# Song Analysis Using Spotify API

In [2]:
#import libraries
import sys
import spotipy
import spotipy.util as util
from spotipy.oauth2 import SpotifyClientCredentials
import pandas as pd
import numpy as np
from bs4 import BeautifulSoup as bs
from sklearn.metrics import pairwise_distances

import random

In [3]:
#Spotify authorization scope
scope = 'user-library-read'

In [4]:
#Spotify API credentials
# %store -r spotify_cid
# cid = spotify_cid
# %store -r spotify_secret
# secret = spotify_secret

In [6]:
#connect to Spotify through wrapper Spotipy
client_cred = SpotifyClientCredentials(client_id=cid, client_secret=secret)
sp = spotipy.Spotify(client_credentials_manager = client_cred)

### Functions

In [7]:
def get_track_info(track,artist):
    '''
    function returns dictionary with track's info (including audio features)
    parameters:
        track-->str
        artist-->str
    '''
    #search Spotify API for general song info
    info_json = sp.search(q='artist:' + artist + ' track:' + track)

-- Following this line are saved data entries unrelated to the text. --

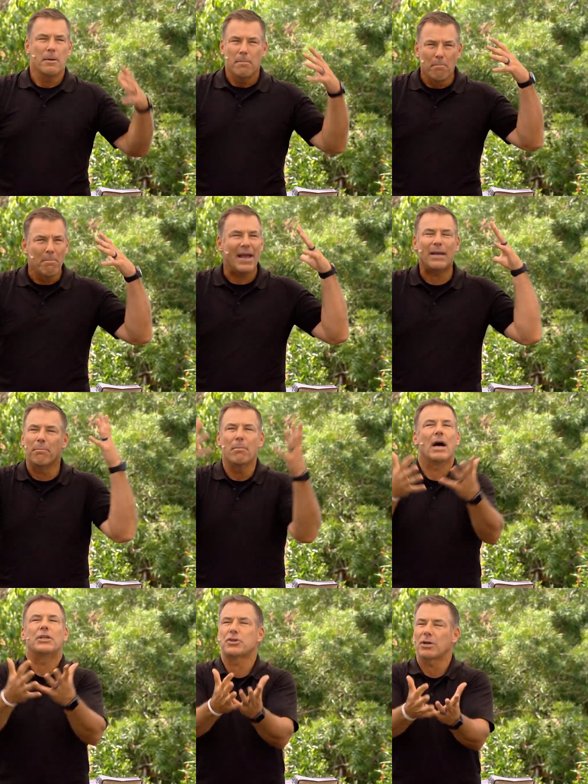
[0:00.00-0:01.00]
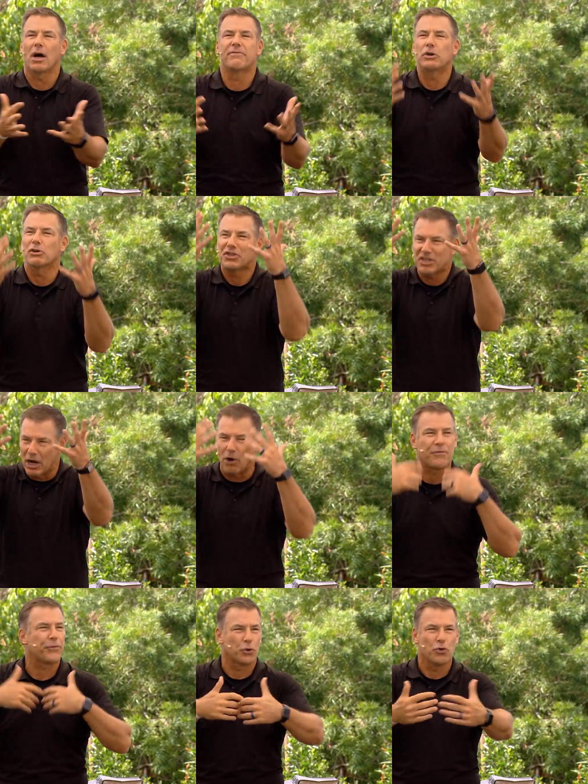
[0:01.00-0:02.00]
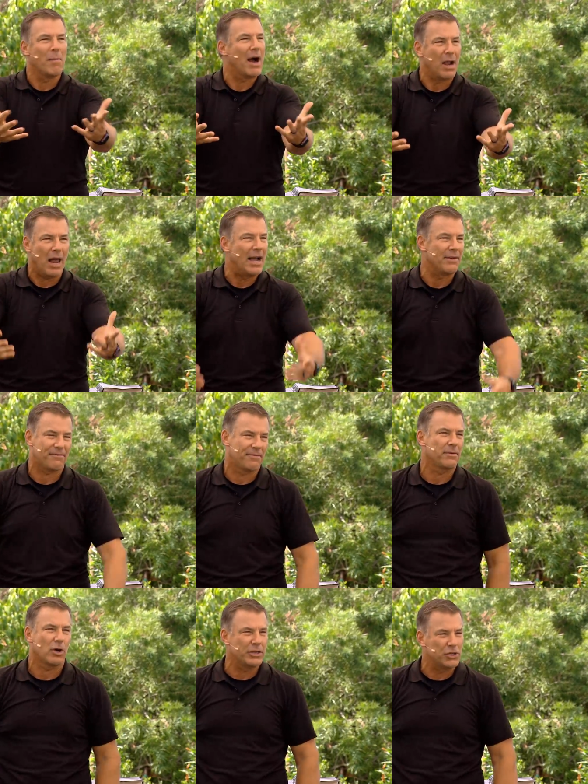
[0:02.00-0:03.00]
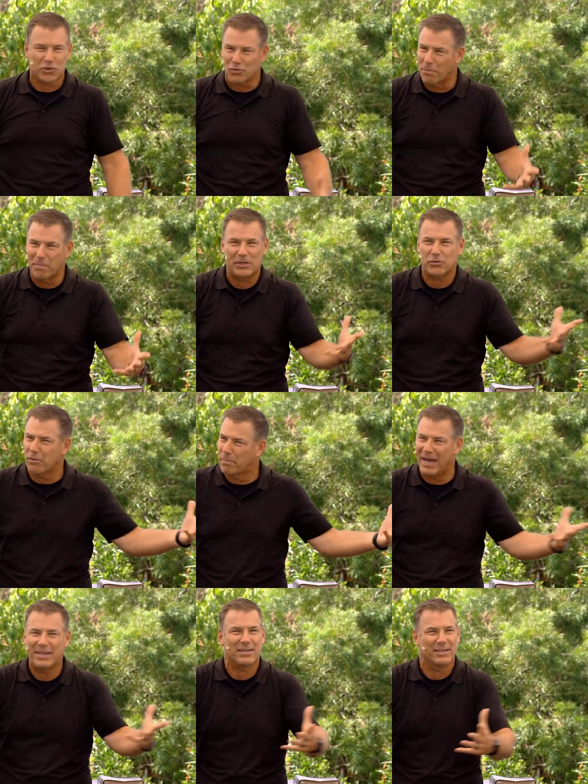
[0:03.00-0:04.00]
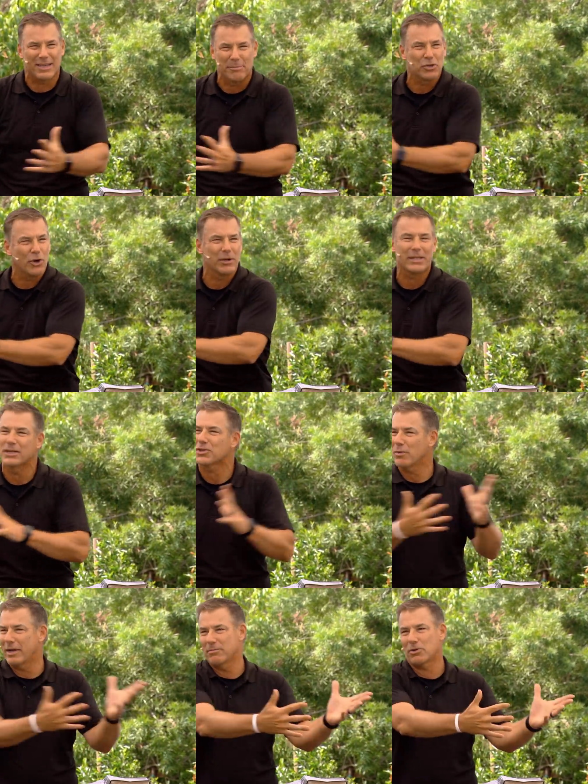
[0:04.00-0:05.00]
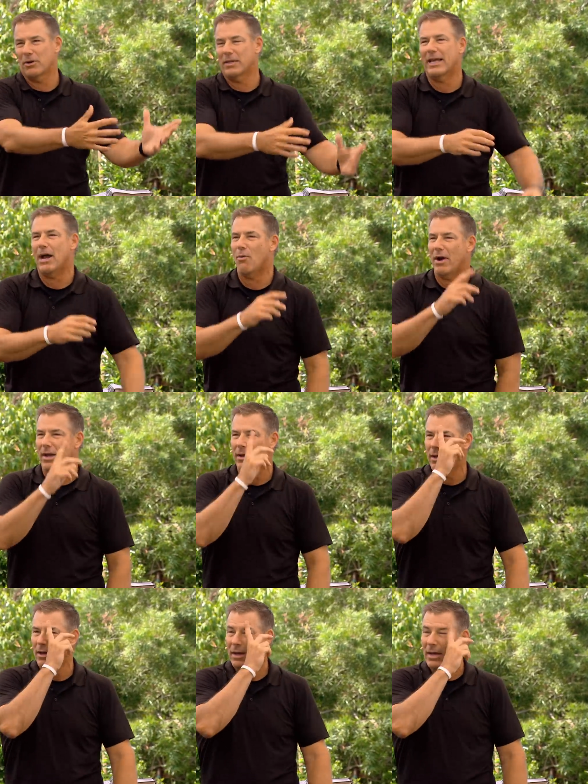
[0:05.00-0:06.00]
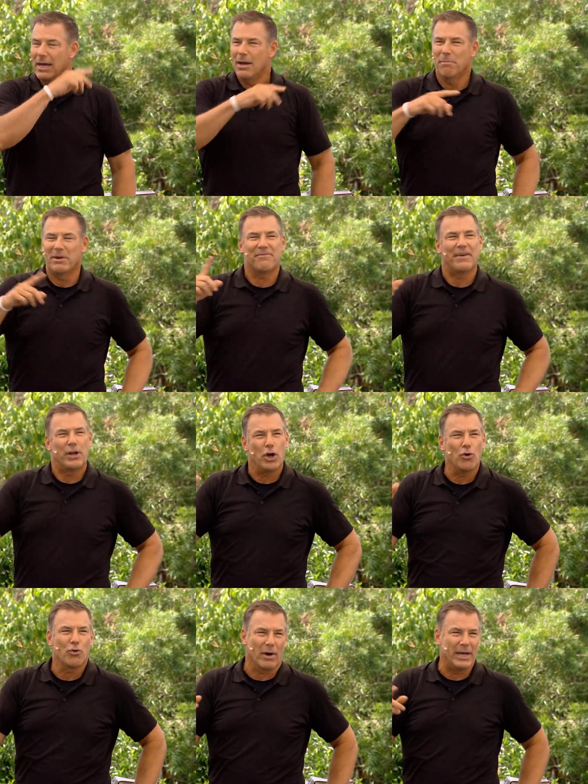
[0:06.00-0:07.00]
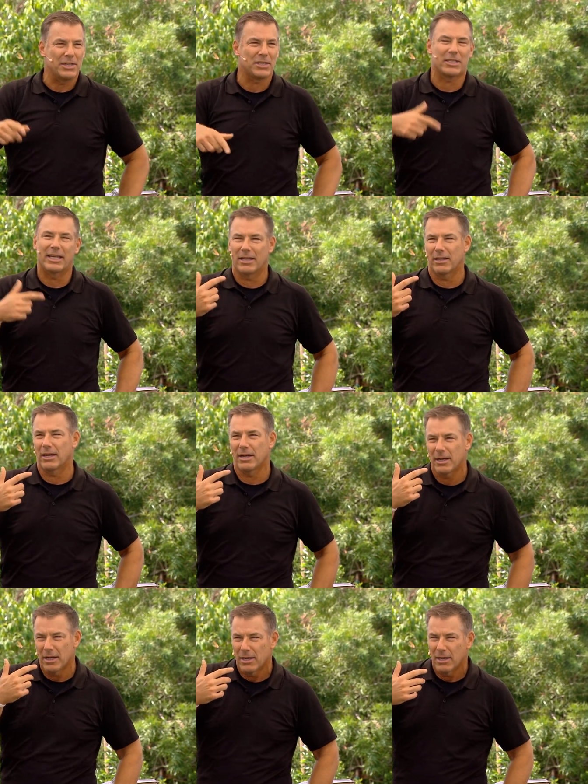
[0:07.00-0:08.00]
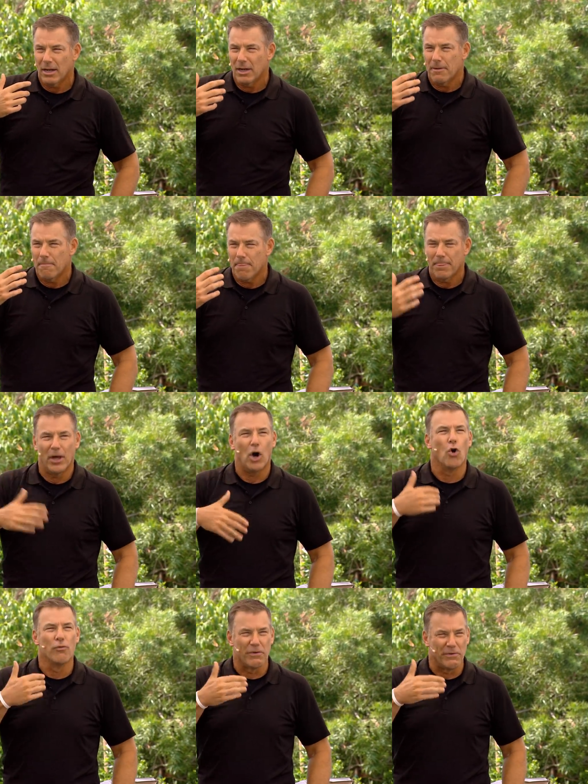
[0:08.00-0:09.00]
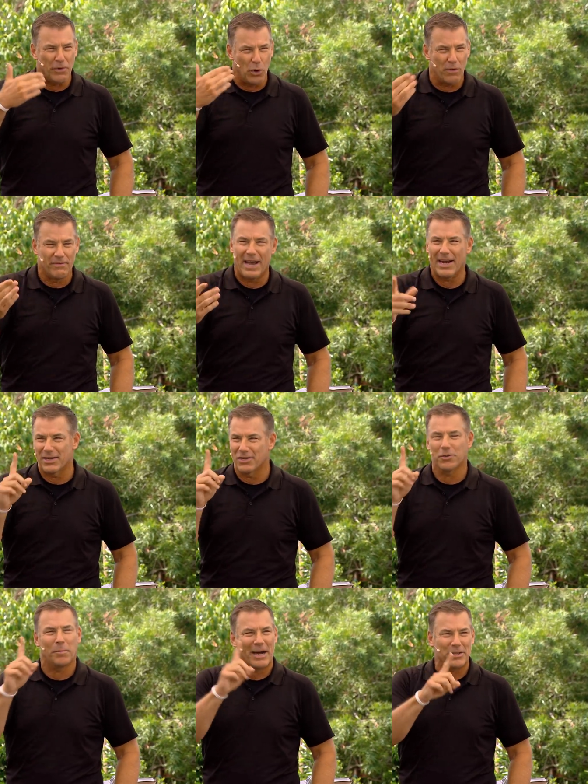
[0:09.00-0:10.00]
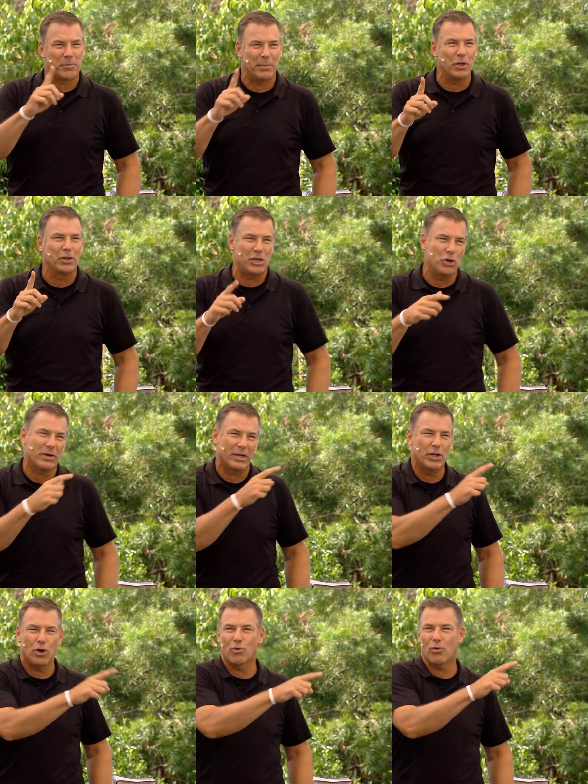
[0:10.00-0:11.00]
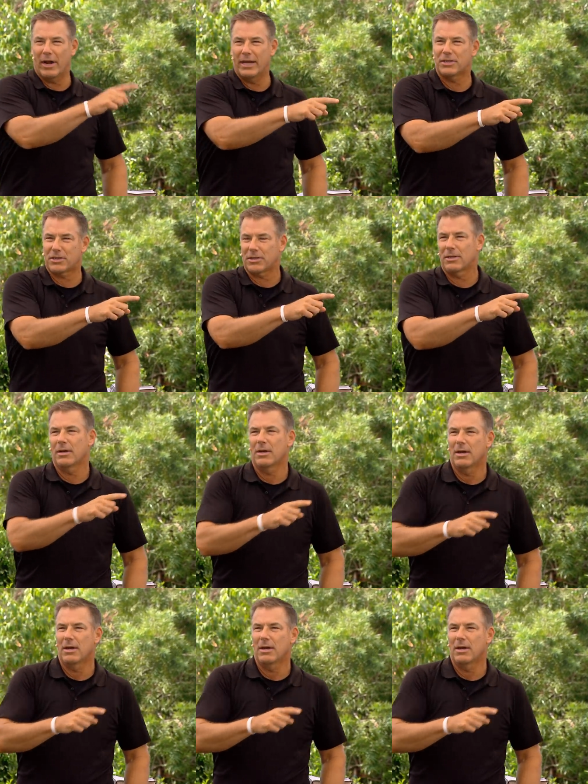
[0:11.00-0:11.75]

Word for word: make much of yourself through my life. All right. Just that's repentance. I'm turning this way and I'm turning that way. But if I know grace, then the the overflow of that because there's a possibility you can know grace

    #create dictionary with song info
    info = {'track':info_json['tracks']['items'][0]['name'],
            'artist':info_json['tracks']['items'][0]['album']['artists'][0]['name'],
            'track_id':info_json['tracks']['items'][0]['id'],
            'release_date':info_json['tracks']['items'][0]['album']['release_date'],
            'url': info_json['tracks']['items'][0]['artists'][0]['external_urls']['spotify']}
            
    #add audio features to dictionary
    audio_info = sp.audio_features(info['track_id'])[0]
    info['dance'] = audio_info['danceability']
    info['energy'] = audio_info['energy']
    info['loud'] = audio_info['loudness']
    info['speech'] = audio_info['speechiness']
    info['acoust'] = audio_info['acousticness']
    info['live'] = audio_info['liveness']
    info['valence'] = audio_info['valence']
    info['tempo'] = audio_info['tempo']
    
    return info

In [49]:
def get_sim_songs(id_list):
    '''
    function returns list of tup (track, artist) of songs similar to seed tracks
    parameters:
        id_list-->list of song ids (str) for seed tracks
    '''
    #find similar songs (using Spotify's bart algorithm)
    song_recs = sp.recommendations(limit=100,seed_tracks=[i for i in id_list])['tracks']
    
    #create list of tup (track,artist)
    sim_songs = [(s['name'],s['artists'][0]['name'],s['id'], s['external_urls']['spotify']) for s in song_recs]
    
    return sim_songs

In [None]:
def get_df(track_list):
    '''
    function returns dataframe with audio features for available songs
    parameters:
        track_list-->list of tup (track, artist) of songs
    '''
    d = []
    for track, artist in track_list:
        try:
            d.append(get_track_info(track.lower().replace("'",""),
                                    artist.lower().replace("'","")))
        except:
            print(track + ' by ' + artist + ' is not available')
            
    return pd.DataFrame(data=d)

In [None]:
#rock/alternative seed tracks
rock_songs = [('Planet Zero','SHINEDOWN'),
              ('Black Summer','Red hot chili peppers'),
              ('Love dies young','foo fighters'),
              ('so called life','three days grace'),
              ("Love Sux",'Avril Lavigne')]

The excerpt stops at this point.